- Born: Heinrich Max Franz Hönigswald 17 April 1915 Breslau, German Empire (now Wrocław, Poland)
- Died: 16 June 2003 (aged 88) Haverford, Pennsylvania
- Spouse: Gabriele Schoepflich ​ ​(m. 1944; died 2001)​
- Children: 2

Academic work
- Discipline: Historical linguistics
- Institutions: Yale University; University of Pennsylvania;

= Henry M. Hoenigswald =

German-American linguist (1915–2003)

Henry Max Hoenigswald (17 April 1915 – 16 June 2003) was a German-American scholar of linguistics, who in 1939 escaped to the United States where he had a long and productive academic career as a scholar of historical linguistics at the University of Pennsylvania.

==Biography==
Hoenigswald was born Heinrich Max Franz Hönigswald in Breslau, German Empire (now Wrocław, Poland). He was Professor of Linguistics at the University of Pennsylvania (1948–85; Emeritus). He married Gabriele Schoepflich in 1944 (she died in 2001; they had two daughters),

He was educated in the Johannesgymnasium Breslau (or Johanneum Breslau), where he learned the classical languages, and trained as an Indo-Europeanist and a historical and comparative linguist in universities in Munich, Zurich, Padua, and Florence. His refugee status compelled these moves (his grandparents were Jewish, and by 1933 Jews were forbidden to attend German universities). In 1939 he escaped to the United States, where he was at first a research assistant at Yale. He taught at the University of Pennsylvania from 1948 until his retirement in 1985. He was a member of the Linguistic Society of America, of which he was elected President in 1958, and a member of the American Philosophical Society for more than 30 years. He was elected to the National Academy of Sciences. He spent a year at Oxford in 1976 and was elected a Corresponding Fellow of the British Academy in 1986.
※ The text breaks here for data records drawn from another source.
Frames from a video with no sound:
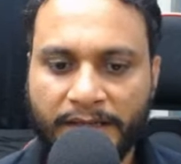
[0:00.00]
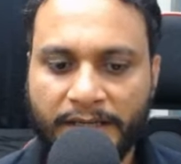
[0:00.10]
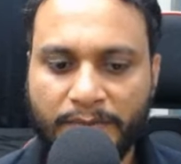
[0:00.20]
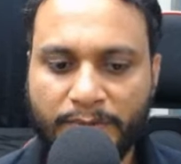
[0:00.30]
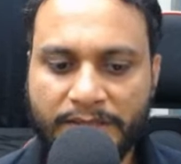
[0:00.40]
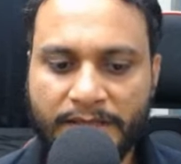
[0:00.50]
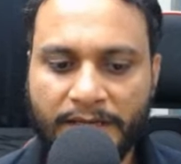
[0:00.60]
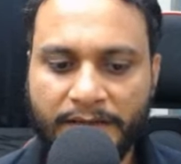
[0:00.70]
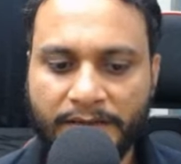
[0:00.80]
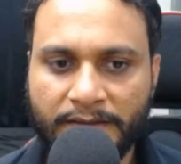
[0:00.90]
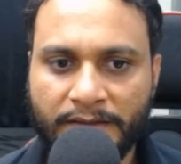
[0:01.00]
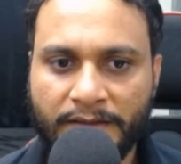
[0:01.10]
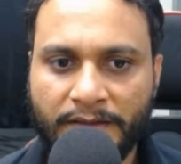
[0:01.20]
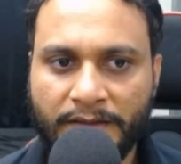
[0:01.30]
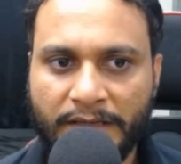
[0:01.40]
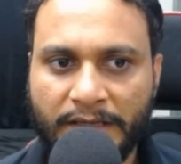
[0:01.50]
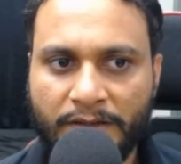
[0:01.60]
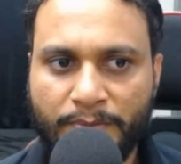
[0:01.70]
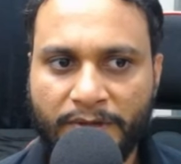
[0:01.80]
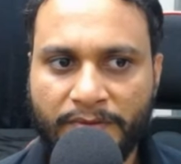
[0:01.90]
It means that in
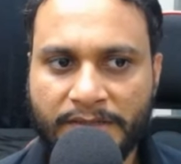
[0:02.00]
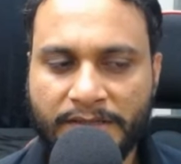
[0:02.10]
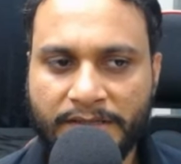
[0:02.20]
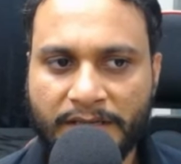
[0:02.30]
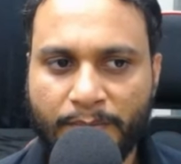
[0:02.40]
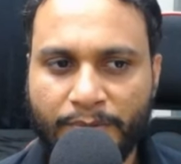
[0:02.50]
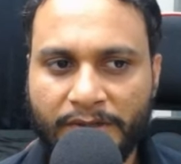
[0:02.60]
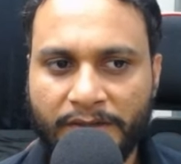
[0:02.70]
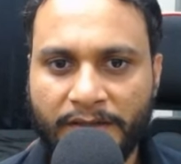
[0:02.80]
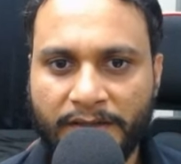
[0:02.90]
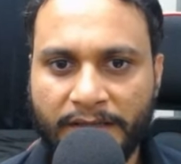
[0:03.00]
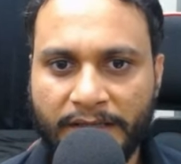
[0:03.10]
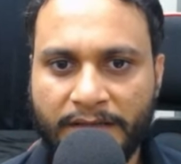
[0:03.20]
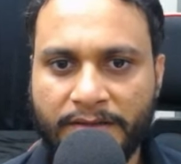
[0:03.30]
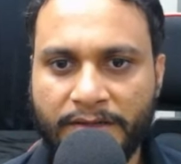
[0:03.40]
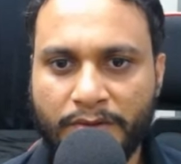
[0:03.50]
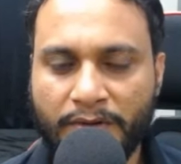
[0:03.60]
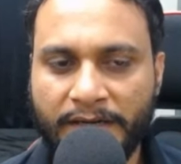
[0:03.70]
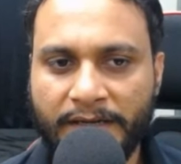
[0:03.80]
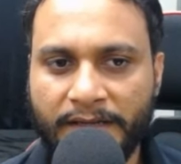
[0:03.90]
the previous example, either you
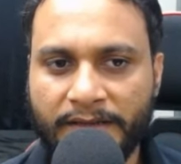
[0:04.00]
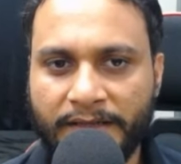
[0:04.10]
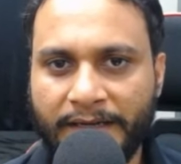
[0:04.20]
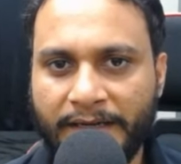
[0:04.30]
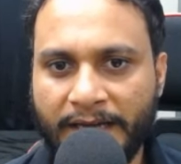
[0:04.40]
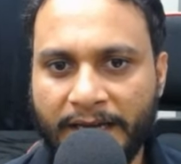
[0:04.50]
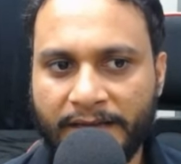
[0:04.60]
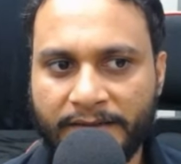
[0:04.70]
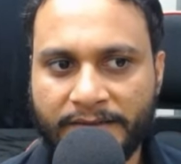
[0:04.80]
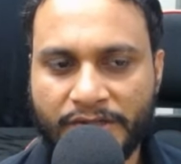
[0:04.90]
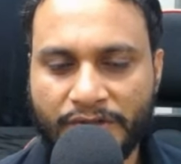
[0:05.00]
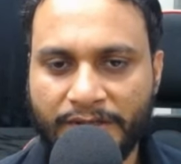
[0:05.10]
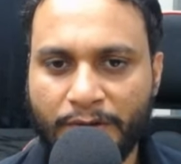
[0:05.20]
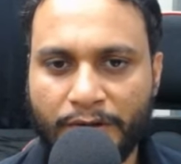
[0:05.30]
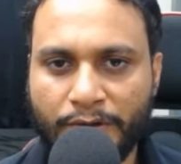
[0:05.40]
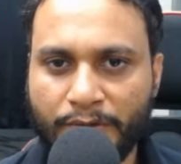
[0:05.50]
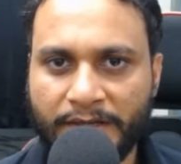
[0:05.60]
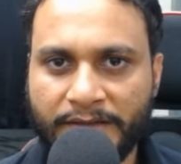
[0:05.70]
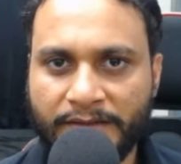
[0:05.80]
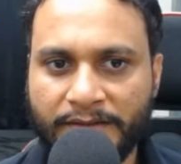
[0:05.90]
can take the entire string
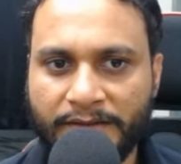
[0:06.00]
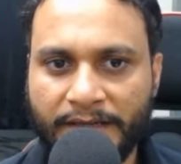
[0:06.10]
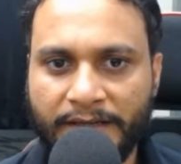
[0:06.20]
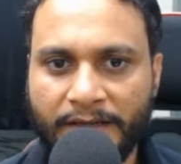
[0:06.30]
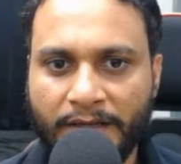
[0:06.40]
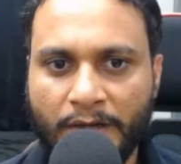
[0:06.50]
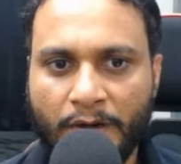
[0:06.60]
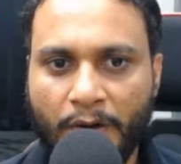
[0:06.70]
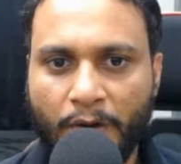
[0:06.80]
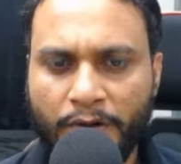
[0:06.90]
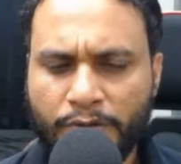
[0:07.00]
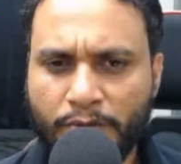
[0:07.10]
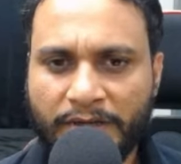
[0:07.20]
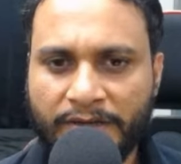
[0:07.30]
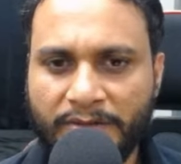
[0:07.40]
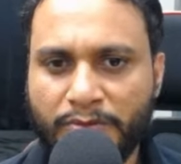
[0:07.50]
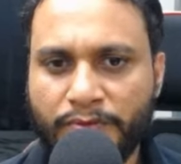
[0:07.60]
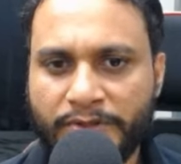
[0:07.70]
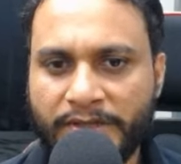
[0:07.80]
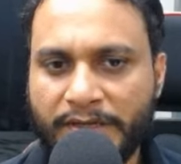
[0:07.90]
altogether, right? Or you can
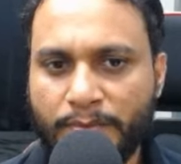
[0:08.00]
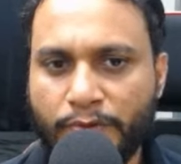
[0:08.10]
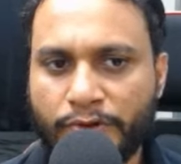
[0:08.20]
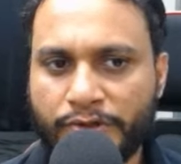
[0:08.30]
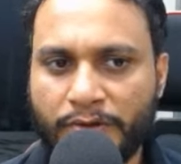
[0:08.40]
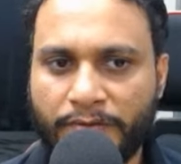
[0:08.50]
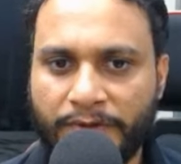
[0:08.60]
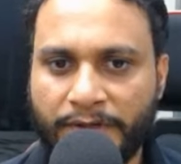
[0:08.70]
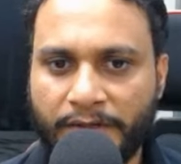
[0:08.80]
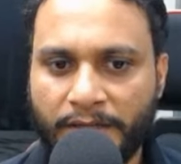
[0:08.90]
remove certain portion of it.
His arrival in the United States meant not only an end of political oppression but also working contact with scholars who were establishing linguistics as a science, notably Zellig Harris. Deeply familiar with the solid work done by historical linguists, but skeptical by nature, he rapidly came to question their stated rationale and justification for these results, "the gap between substantive practice and theoretical preachment". His work included on the one hand specific penetrating studies in Indo-European and Classical linguistics, and on the other fundamental work in the theory of historical linguistics, some of the first and most lastingly important attempts at formalization of the techniques of historical comparison and reconstruction.
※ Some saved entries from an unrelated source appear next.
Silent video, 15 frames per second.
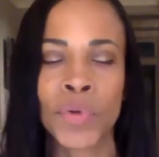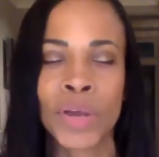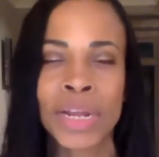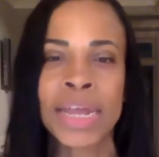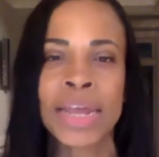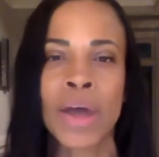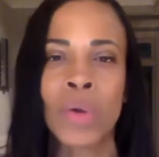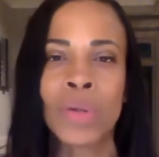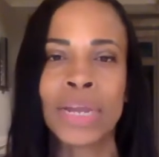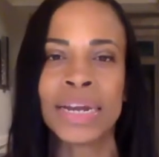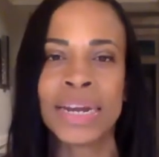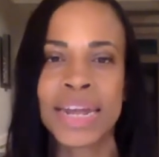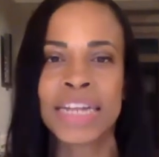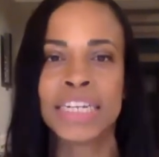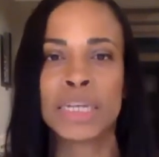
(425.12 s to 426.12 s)
really only
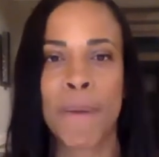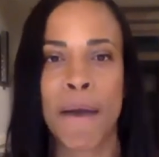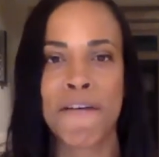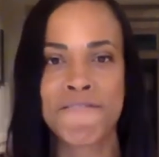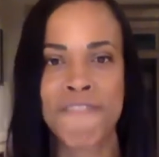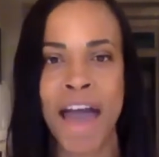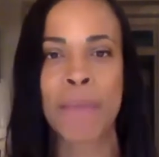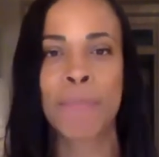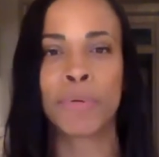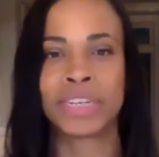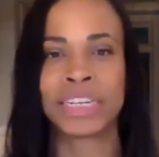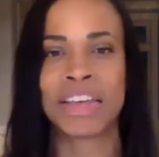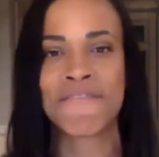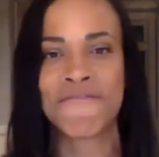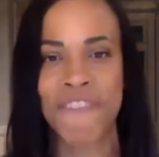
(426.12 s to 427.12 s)
needs about 5%
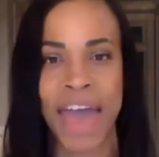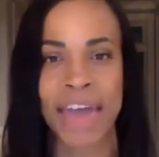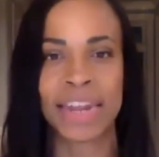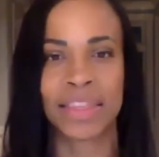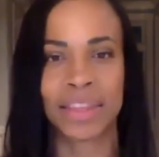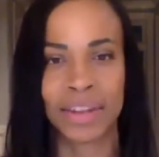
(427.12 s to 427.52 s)
fat in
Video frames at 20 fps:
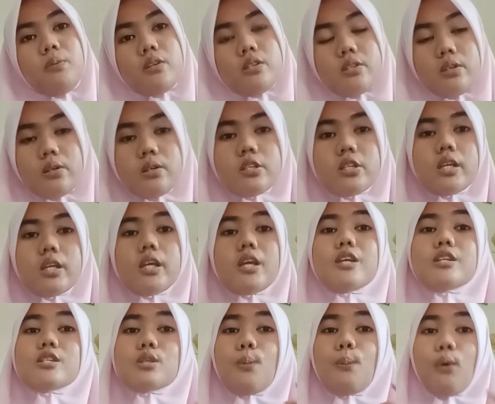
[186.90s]
research
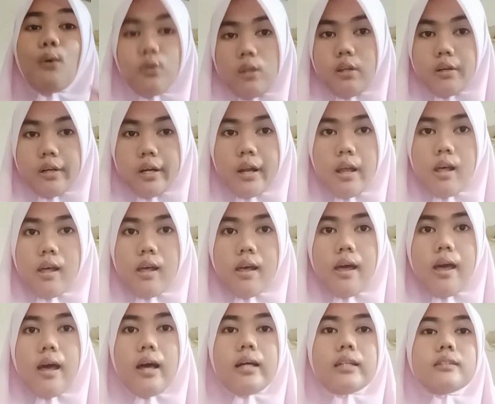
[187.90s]
is smaller
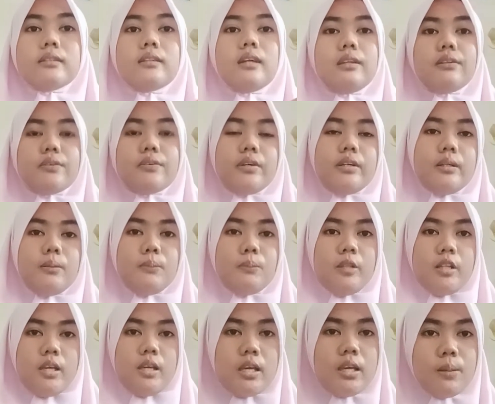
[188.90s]
and not
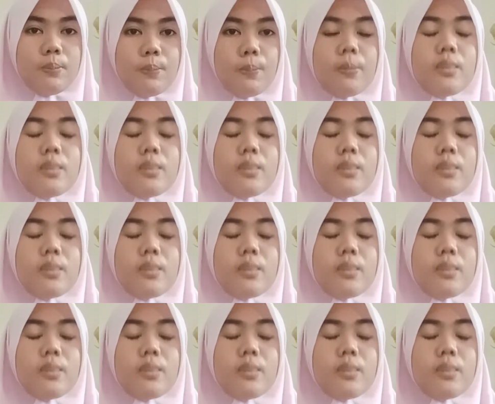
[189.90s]
randomly,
His major work Language change and linguistic reconstruction (Hoenigswald 1960) recapitulates and epitomizes his thinking and his way of working. It exemplifies well several cardinal features of all his work: his conciseness of expression, his formal methods, his recognition that changes, whether in phonology, morphology, or semantics, are changes in the distribution of elements relative to one another, including nil as an element, and his conviction that it is not proper to present historical materials "downward, as history" but rather "upward in time, as inference".

Personally, he was deeply committed to liberal causes, and strongly averse to cant and rhetoric of any kind. His generosity to deserving students "was rewarded with feelings of intellectual admiration and personal warmth toward him" that persist.
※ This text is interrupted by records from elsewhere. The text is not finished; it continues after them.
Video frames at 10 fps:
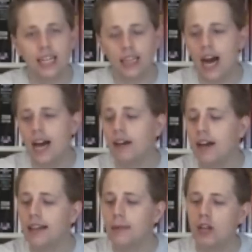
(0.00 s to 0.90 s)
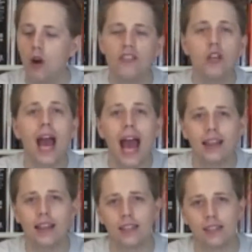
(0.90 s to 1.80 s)
it a lot. Now let's see
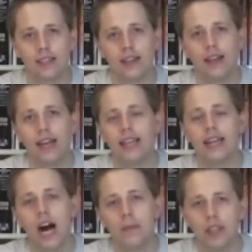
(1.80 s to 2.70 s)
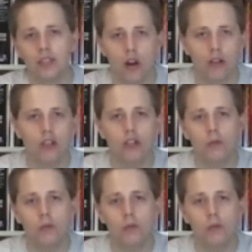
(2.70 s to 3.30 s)
what me, Steven, and my brother have to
Hoenigswald died in Haverford, Pennsylvania at the age of 88.

==Books==
- 1945–47. Spoken Hindustani, I and II. New York: Henry Holt.
- 1960. Language Change and Linguistic Reconstruction. Chicago: University of Chicago Press. 232 pp.
- 1970. Indo-European and Indo-Europeans. [Co-editor with G. Cardona and A. Senn.] Philadelphia: University of Pennsylvania Press. 440 pp.
- 1973. Studies in Formal Historical Linguistics. Dordrecht: Reidel. 63 pp.
- 1979. The European Background of American Linguistics: Papers of the Third Golden Anniversary Symposium of the Linguistic Society of America.[Editor.] Lisse: Foris Publishers. 180 pp.
- 1987. Biological Metaphor and Cladistic Classification. [Co-editor with Linda F. Wiener.] Philadelphia: University of Pennsylvania Press. 286 pp.
- 1989. General and Amerindian Ethnolinguistics: In Remembrance of Stanley Newman. [Co-editor with M. R. Key.] Berlin/New York: DeGruyter. 499 pp.